[DATASET CONTENT]

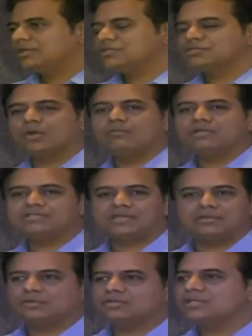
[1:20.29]
She's always said,
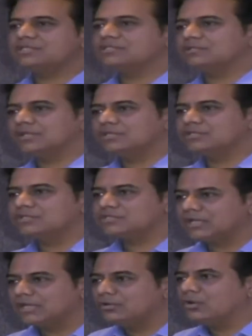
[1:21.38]
you know, there isn't a
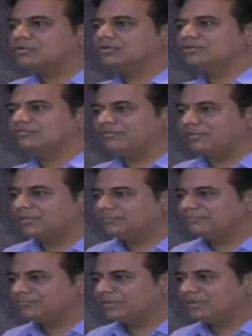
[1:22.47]
single doctor in the family,
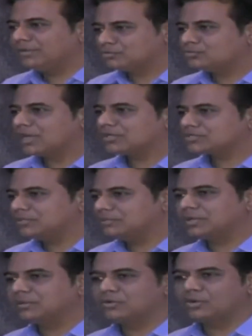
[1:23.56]
you should actually
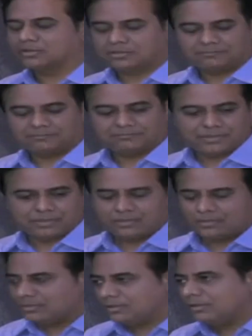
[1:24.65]
become a doctor.
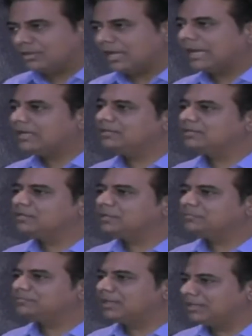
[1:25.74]
I ended
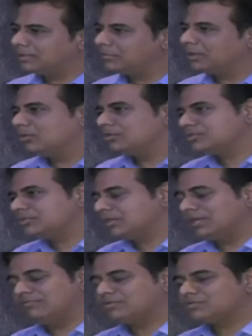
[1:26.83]
up taking biology,
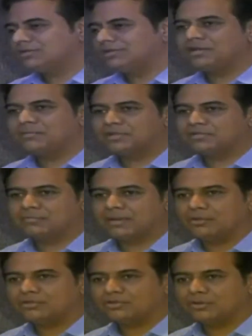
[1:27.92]
I eventually ended up as a
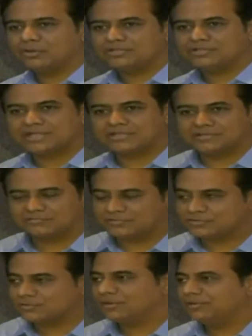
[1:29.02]
biotechnologist, that's a
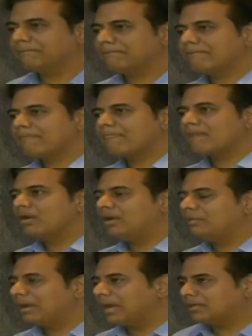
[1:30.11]
different story.
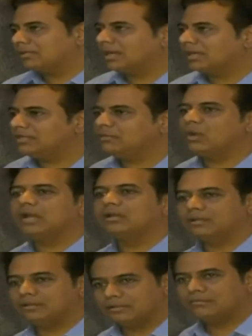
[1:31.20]
Back in
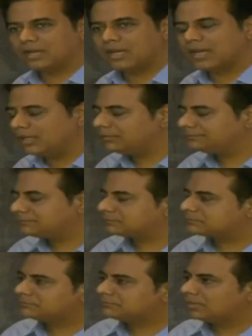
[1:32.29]
91, when I
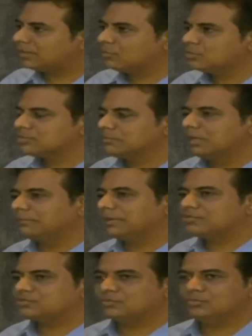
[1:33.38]
was in my
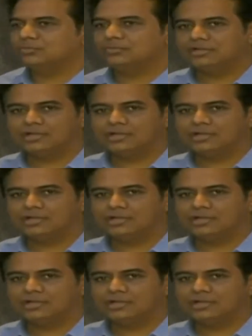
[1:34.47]
plus two,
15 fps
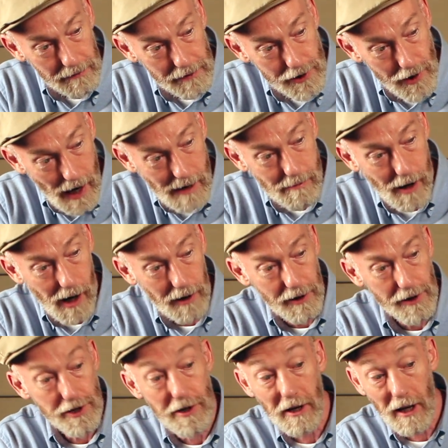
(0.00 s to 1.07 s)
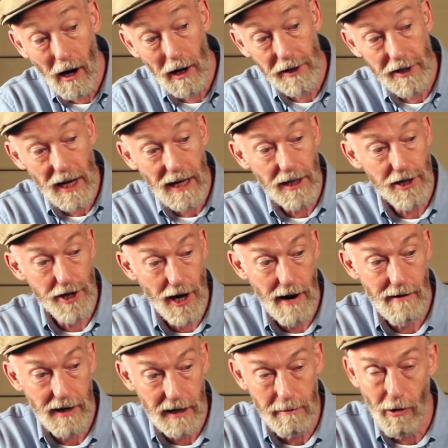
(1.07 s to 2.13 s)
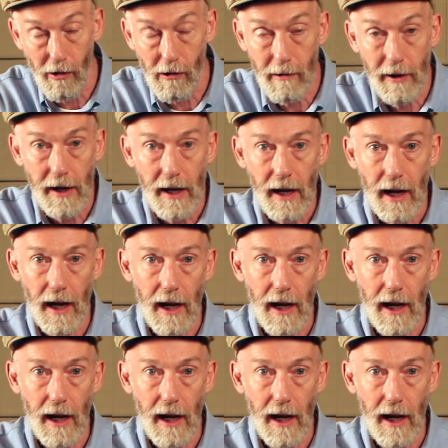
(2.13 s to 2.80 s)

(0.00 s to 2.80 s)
out of track markers, you can't take a share anymore.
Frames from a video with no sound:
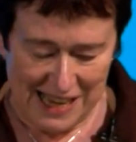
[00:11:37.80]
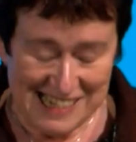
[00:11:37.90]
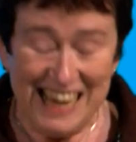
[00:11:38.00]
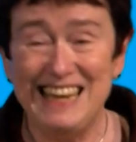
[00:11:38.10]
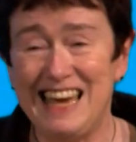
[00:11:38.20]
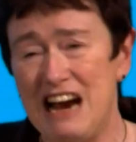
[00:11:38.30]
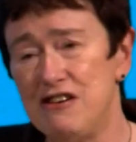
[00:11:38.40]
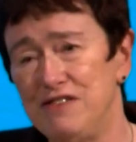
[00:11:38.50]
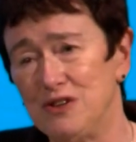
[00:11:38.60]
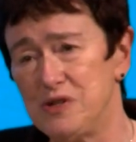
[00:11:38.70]
Take
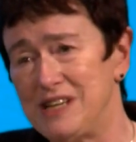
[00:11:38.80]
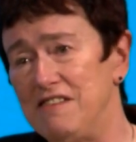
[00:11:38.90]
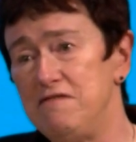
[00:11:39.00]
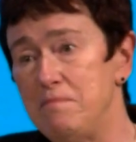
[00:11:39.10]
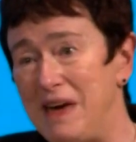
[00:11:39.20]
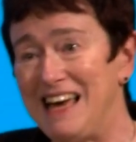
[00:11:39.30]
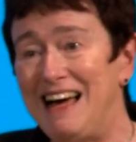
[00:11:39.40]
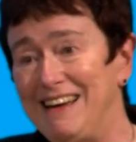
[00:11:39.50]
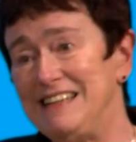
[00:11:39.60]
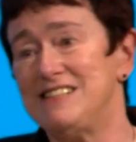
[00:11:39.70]
care of yourself and be
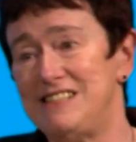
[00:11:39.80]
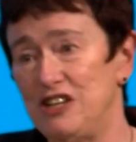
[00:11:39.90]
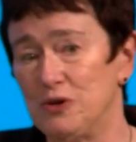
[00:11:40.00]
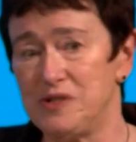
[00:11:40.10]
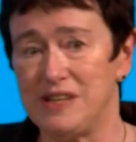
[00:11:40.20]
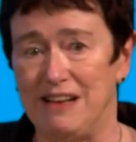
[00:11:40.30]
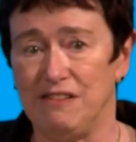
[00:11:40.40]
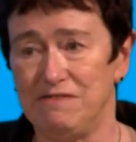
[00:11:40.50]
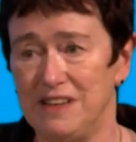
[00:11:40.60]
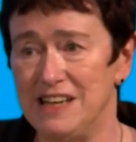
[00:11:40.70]
kind to
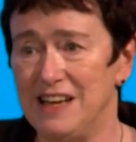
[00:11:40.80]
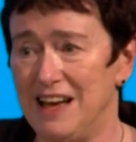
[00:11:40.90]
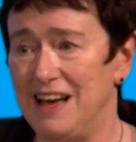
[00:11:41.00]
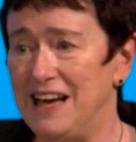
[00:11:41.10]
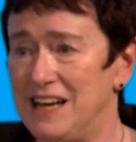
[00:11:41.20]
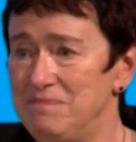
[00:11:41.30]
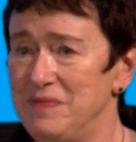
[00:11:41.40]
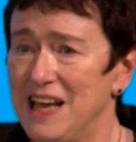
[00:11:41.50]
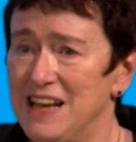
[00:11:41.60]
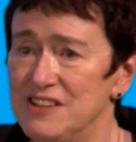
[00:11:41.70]
yourself.
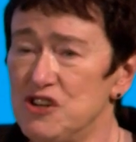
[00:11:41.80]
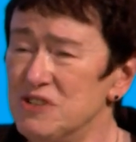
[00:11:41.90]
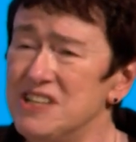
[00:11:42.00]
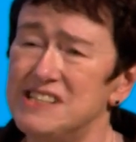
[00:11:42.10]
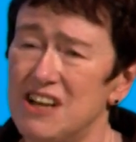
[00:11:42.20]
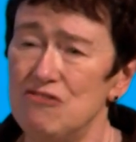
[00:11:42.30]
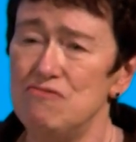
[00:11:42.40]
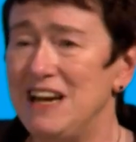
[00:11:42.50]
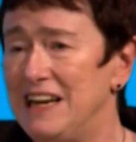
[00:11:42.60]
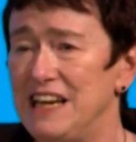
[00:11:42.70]
Doctors are
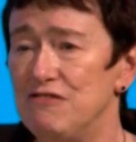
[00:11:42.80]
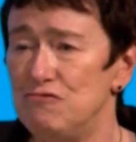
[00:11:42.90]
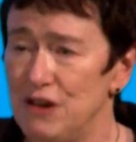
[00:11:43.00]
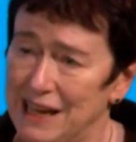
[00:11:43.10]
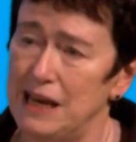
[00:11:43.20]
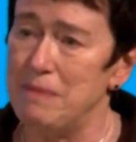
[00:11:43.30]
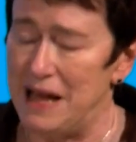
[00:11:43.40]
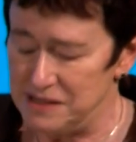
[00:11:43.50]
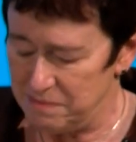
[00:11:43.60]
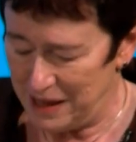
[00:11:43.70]
really, really
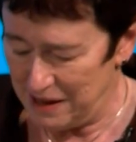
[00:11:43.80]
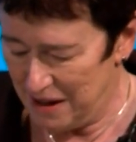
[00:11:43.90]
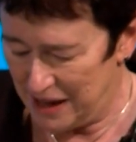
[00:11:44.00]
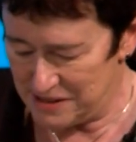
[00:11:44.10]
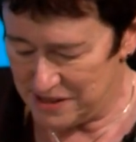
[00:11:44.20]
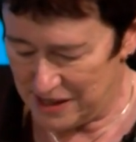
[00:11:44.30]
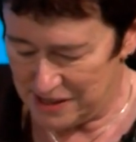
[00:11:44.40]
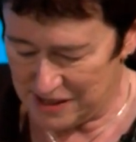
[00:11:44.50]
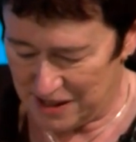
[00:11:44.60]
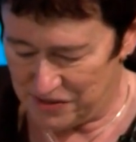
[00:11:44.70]
bad at being kind to
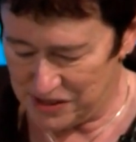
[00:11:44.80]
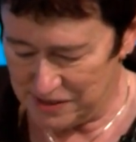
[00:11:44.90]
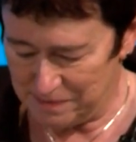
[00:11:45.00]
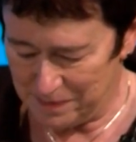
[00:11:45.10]
themselves.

[/DATASET CONTENT]

Write out the data above precisely. Pictures stay out.

[1:20.29]
She's always said,
[1:21.38]
you know, there isn't a
[1:22.47]
single doctor in the family,
[1:23.56]
you should actually
[1:24.65]
become a doctor.
[1:25.74]
I ended
[1:26.83]
up taking biology,
[1:27.92]
I eventually ended up as a
[1:29.02]
biotechnologist, that's a
[1:30.11]
different story.
[1:31.20]
Back in
[1:32.29]
91, when I
[1:33.38]
was in my
[1:34.47]
plus two,
15 fps
(0.00 s to 1.07 s)
(1.07 s to 2.13 s)
(2.13 s to 2.80 s)

(0.00 s to 2.80 s)
out of track markers, you can't take a share anymore.
Frames from a video with no sound:
[00:11:37.80]
[00:11:37.90]
[00:11:38.00]
[00:11:38.10]
[00:11:38.20]
[00:11:38.30]
[00:11:38.40]
[00:11:38.50]
[00:11:38.60]
[00:11:38.70]
Take
[00:11:38.80]
[00:11:38.90]
[00:11:39.00]
[00:11:39.10]
[00:11:39.20]
[00:11:39.30]
[00:11:39.40]
[00:11:39.50]
[00:11:39.60]
[00:11:39.70]
care of yourself and be
[00:11:39.80]
[00:11:39.90]
[00:11:40.00]
[00:11:40.10]
[00:11:40.20]
[00:11:40.30]
[00:11:40.40]
[00:11:40.50]
[00:11:40.60]
[00:11:40.70]
kind to
[00:11:40.80]
[00:11:40.90]
[00:11:41.00]
[00:11:41.10]
[00:11:41.20]
[00:11:41.30]
[00:11:41.40]
[00:11:41.50]
[00:11:41.60]
[00:11:41.70]
yourself.
[00:11:41.80]
[00:11:41.90]
[00:11:42.00]
[00:11:42.10]
[00:11:42.20]
[00:11:42.30]
[00:11:42.40]
[00:11:42.50]
[00:11:42.60]
[00:11:42.70]
Doctors are
[00:11:42.80]
[00:11:42.90]
[00:11:43.00]
[00:11:43.10]
[00:11:43.20]
[00:11:43.30]
[00:11:43.40]
[00:11:43.50]
[00:11:43.60]
[00:11:43.70]
really, really
[00:11:43.80]
[00:11:43.90]
[00:11:44.00]
[00:11:44.10]
[00:11:44.20]
[00:11:44.30]
[00:11:44.40]
[00:11:44.50]
[00:11:44.60]
[00:11:44.70]
bad at being kind to
[00:11:44.80]
[00:11:44.90]
[00:11:45.00]
[00:11:45.10]
themselves.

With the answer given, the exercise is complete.